--- RECORDS FOR PROCESSING ---
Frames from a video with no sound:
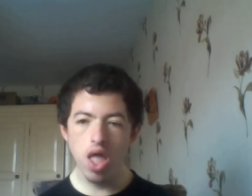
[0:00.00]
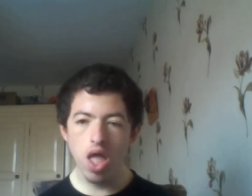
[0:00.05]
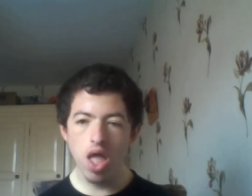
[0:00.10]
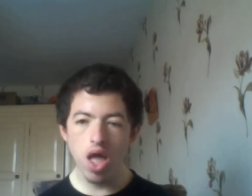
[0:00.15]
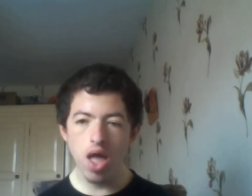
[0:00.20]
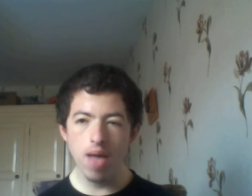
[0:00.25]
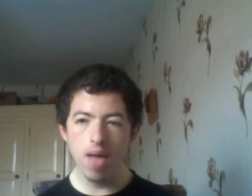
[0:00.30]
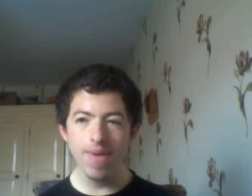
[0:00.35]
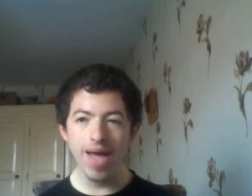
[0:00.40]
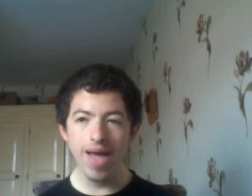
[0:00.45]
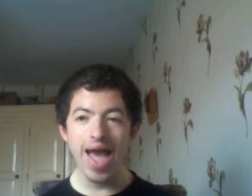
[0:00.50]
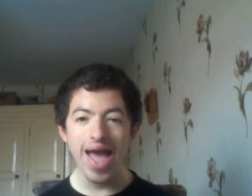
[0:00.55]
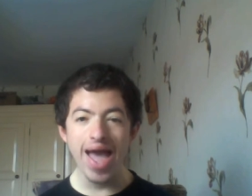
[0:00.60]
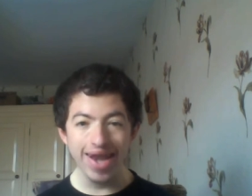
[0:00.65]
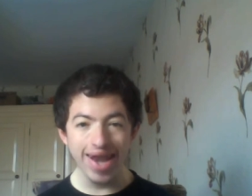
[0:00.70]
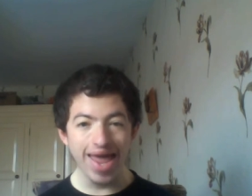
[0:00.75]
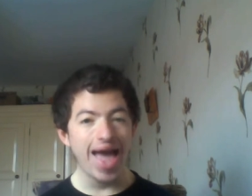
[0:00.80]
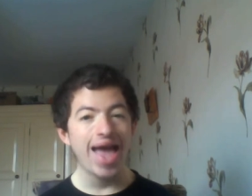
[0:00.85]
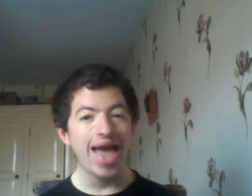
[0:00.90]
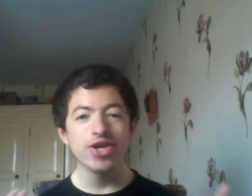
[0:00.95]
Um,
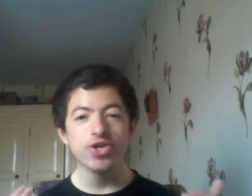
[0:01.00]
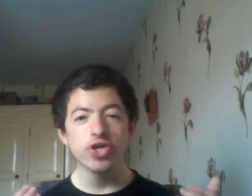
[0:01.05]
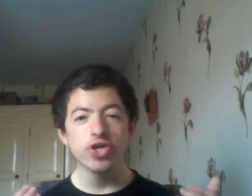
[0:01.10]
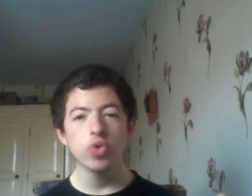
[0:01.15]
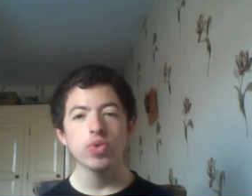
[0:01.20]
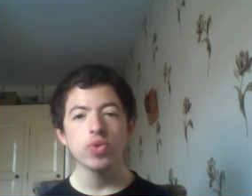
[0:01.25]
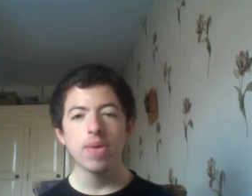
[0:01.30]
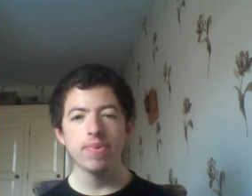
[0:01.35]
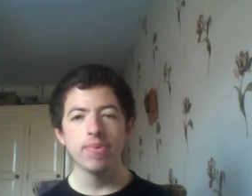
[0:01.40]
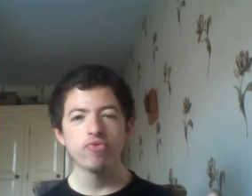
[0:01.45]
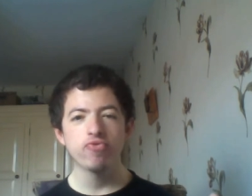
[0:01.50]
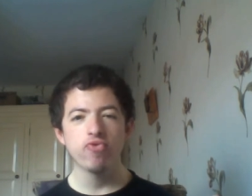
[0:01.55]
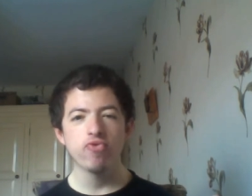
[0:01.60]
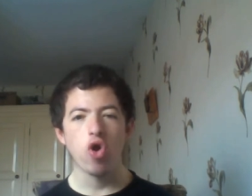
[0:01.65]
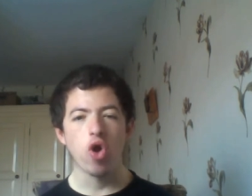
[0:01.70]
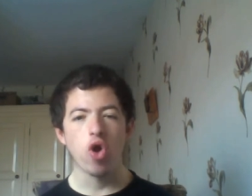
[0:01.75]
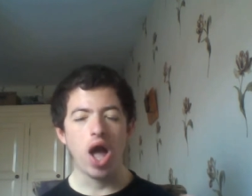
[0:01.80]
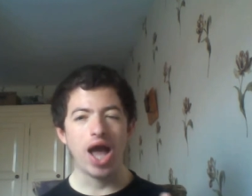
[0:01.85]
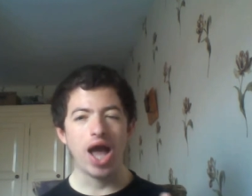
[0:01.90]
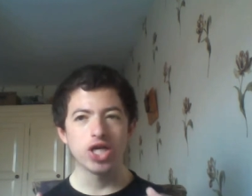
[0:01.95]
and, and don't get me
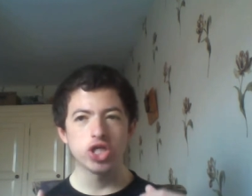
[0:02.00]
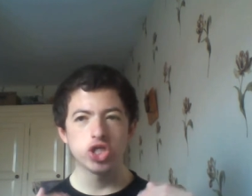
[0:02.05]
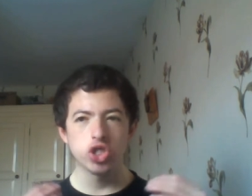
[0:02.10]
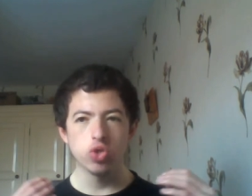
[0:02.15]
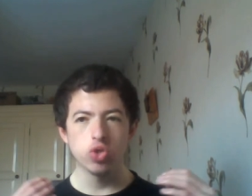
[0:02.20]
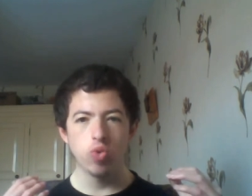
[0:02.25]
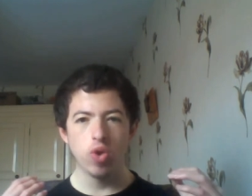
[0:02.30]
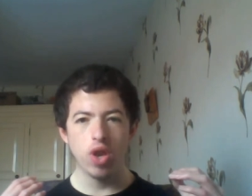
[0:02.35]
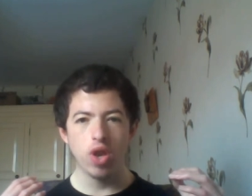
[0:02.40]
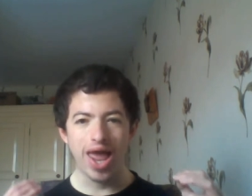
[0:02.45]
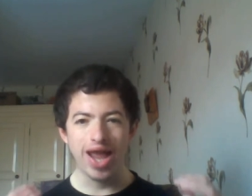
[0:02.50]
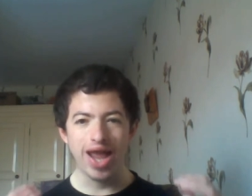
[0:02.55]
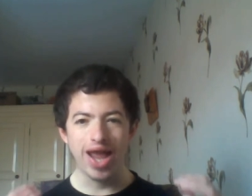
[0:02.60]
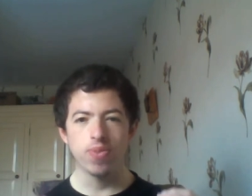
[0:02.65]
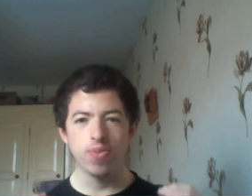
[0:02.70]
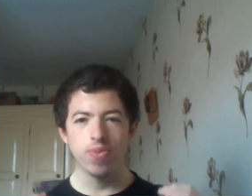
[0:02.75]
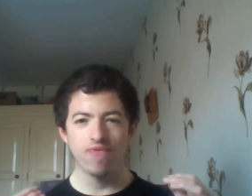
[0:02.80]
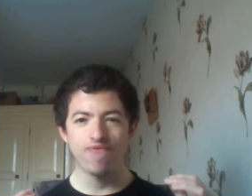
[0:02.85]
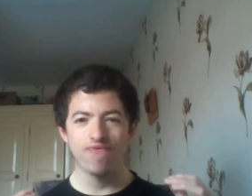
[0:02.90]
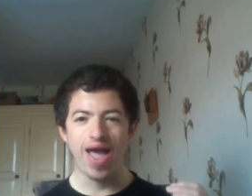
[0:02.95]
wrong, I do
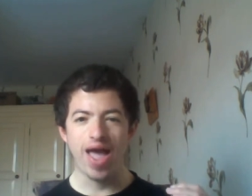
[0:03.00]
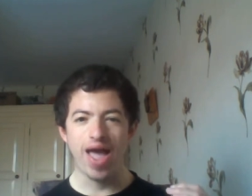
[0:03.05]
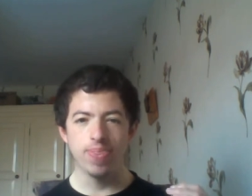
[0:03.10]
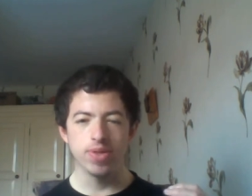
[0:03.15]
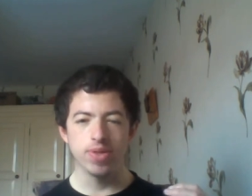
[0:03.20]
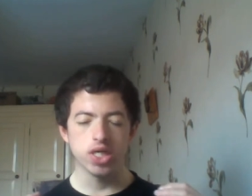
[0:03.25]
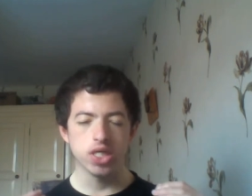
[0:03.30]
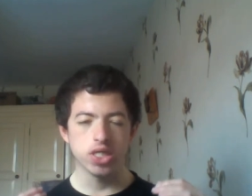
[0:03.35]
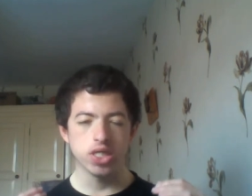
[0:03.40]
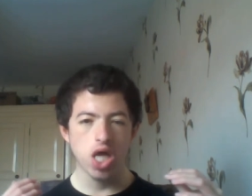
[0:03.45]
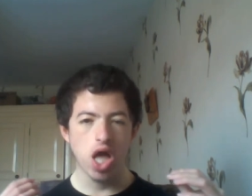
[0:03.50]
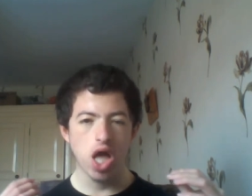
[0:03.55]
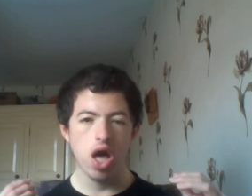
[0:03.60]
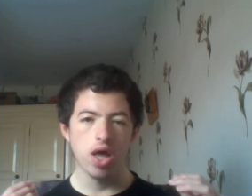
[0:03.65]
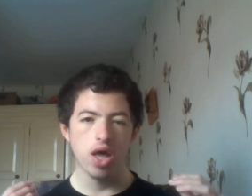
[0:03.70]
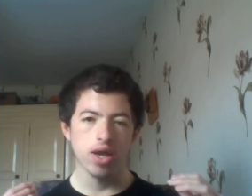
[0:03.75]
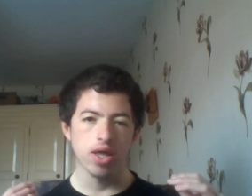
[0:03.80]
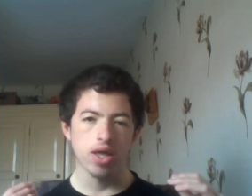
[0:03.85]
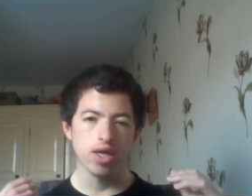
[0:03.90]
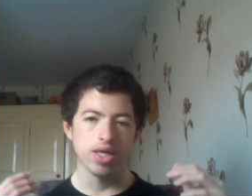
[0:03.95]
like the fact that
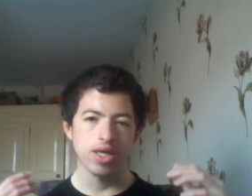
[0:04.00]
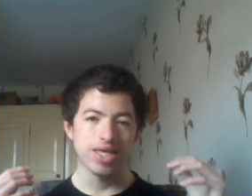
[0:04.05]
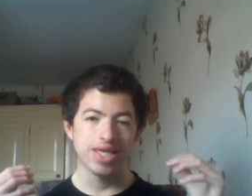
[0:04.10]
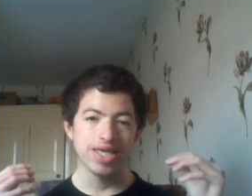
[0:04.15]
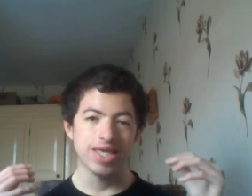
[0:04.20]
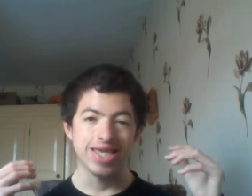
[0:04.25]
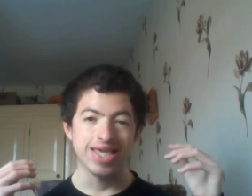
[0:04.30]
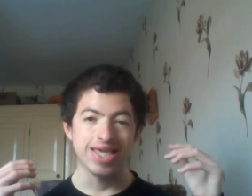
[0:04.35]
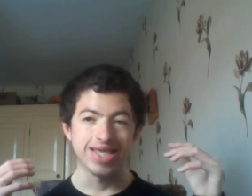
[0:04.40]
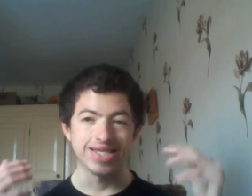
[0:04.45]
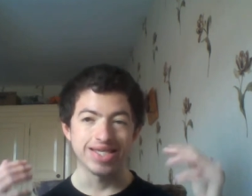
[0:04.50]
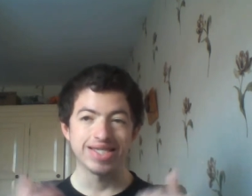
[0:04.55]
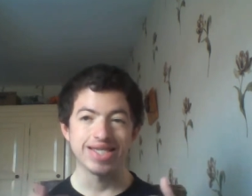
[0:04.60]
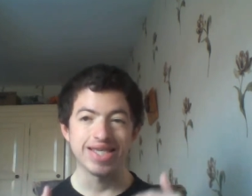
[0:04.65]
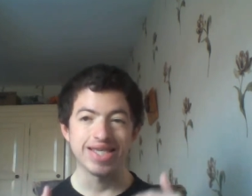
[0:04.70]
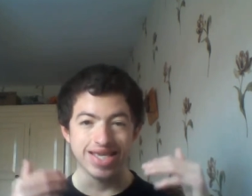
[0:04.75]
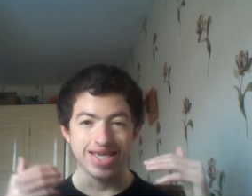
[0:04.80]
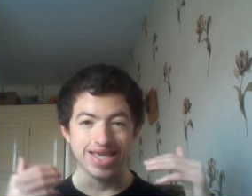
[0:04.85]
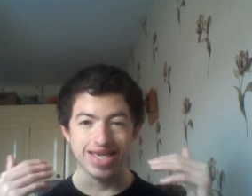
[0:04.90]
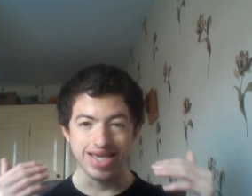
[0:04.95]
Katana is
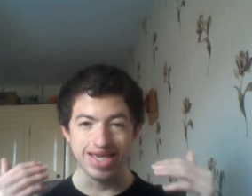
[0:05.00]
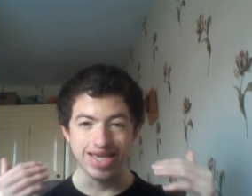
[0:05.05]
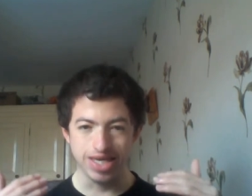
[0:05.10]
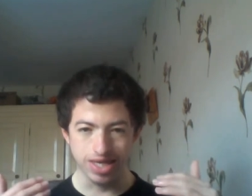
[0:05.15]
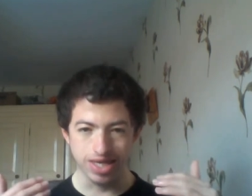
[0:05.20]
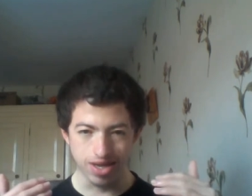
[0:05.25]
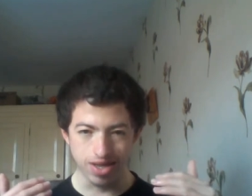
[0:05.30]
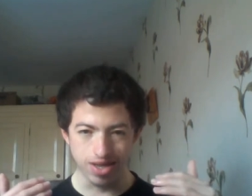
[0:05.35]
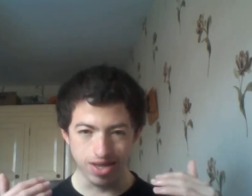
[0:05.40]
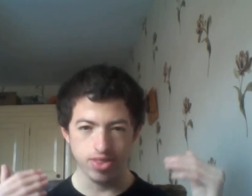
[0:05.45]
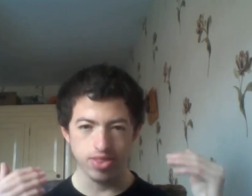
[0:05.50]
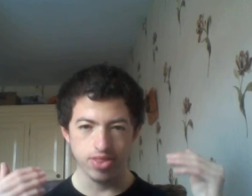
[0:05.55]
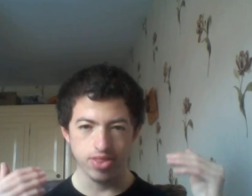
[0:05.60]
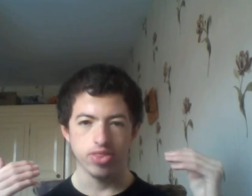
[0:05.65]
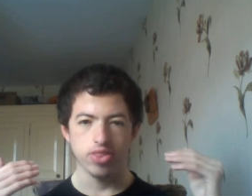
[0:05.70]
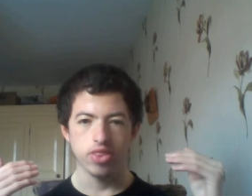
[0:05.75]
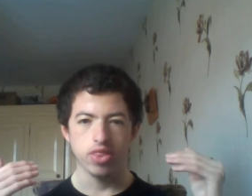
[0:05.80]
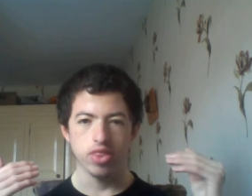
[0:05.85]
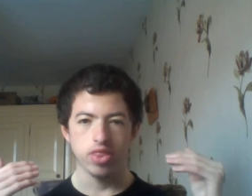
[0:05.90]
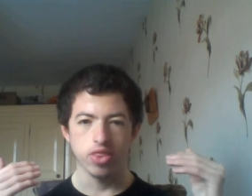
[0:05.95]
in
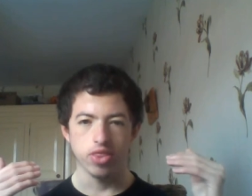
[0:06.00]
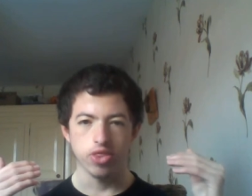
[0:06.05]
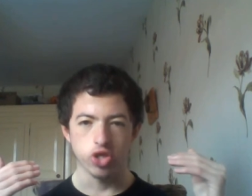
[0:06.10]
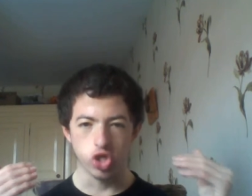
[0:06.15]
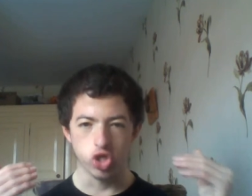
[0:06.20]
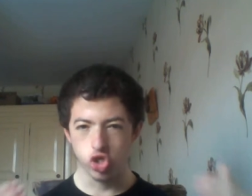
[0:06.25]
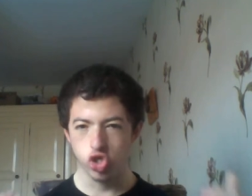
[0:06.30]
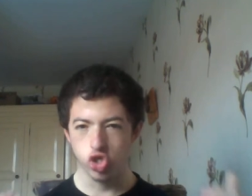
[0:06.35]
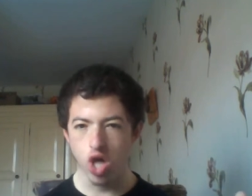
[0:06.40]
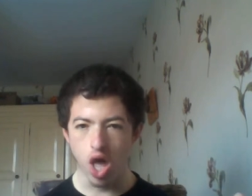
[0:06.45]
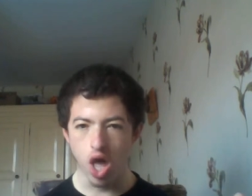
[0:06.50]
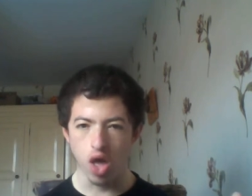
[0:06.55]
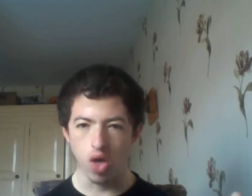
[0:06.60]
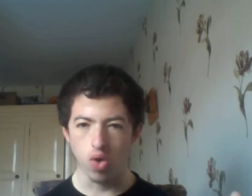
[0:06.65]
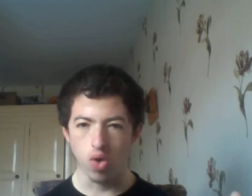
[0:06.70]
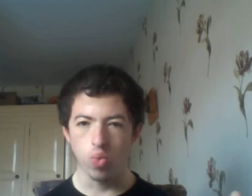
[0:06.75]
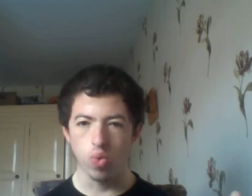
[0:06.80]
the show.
---
--- RECORDS FOR PROCESSING ---
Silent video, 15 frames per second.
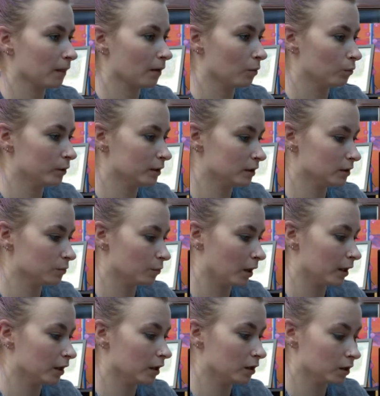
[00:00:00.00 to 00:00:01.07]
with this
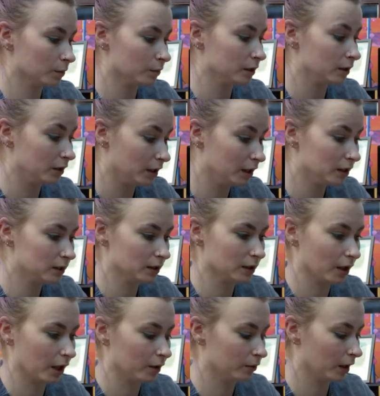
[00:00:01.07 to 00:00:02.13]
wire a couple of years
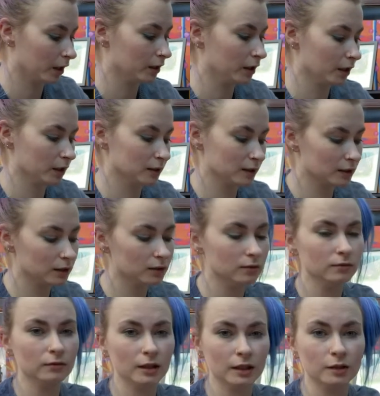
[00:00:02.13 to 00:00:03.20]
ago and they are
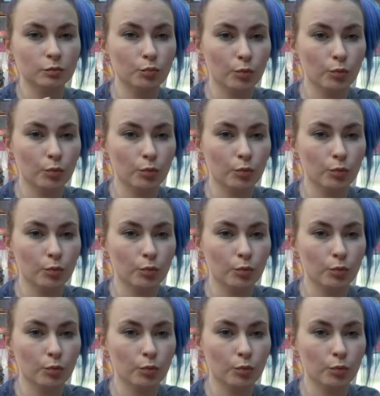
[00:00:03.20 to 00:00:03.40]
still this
---
*INSTRUCTIONS TO FOLLOW:* What lines in the data include the string "video"? Copy each one.

*EXPECTED ANSWER:*
Frames from a video with no sound:
Silent video, 15 frames per second.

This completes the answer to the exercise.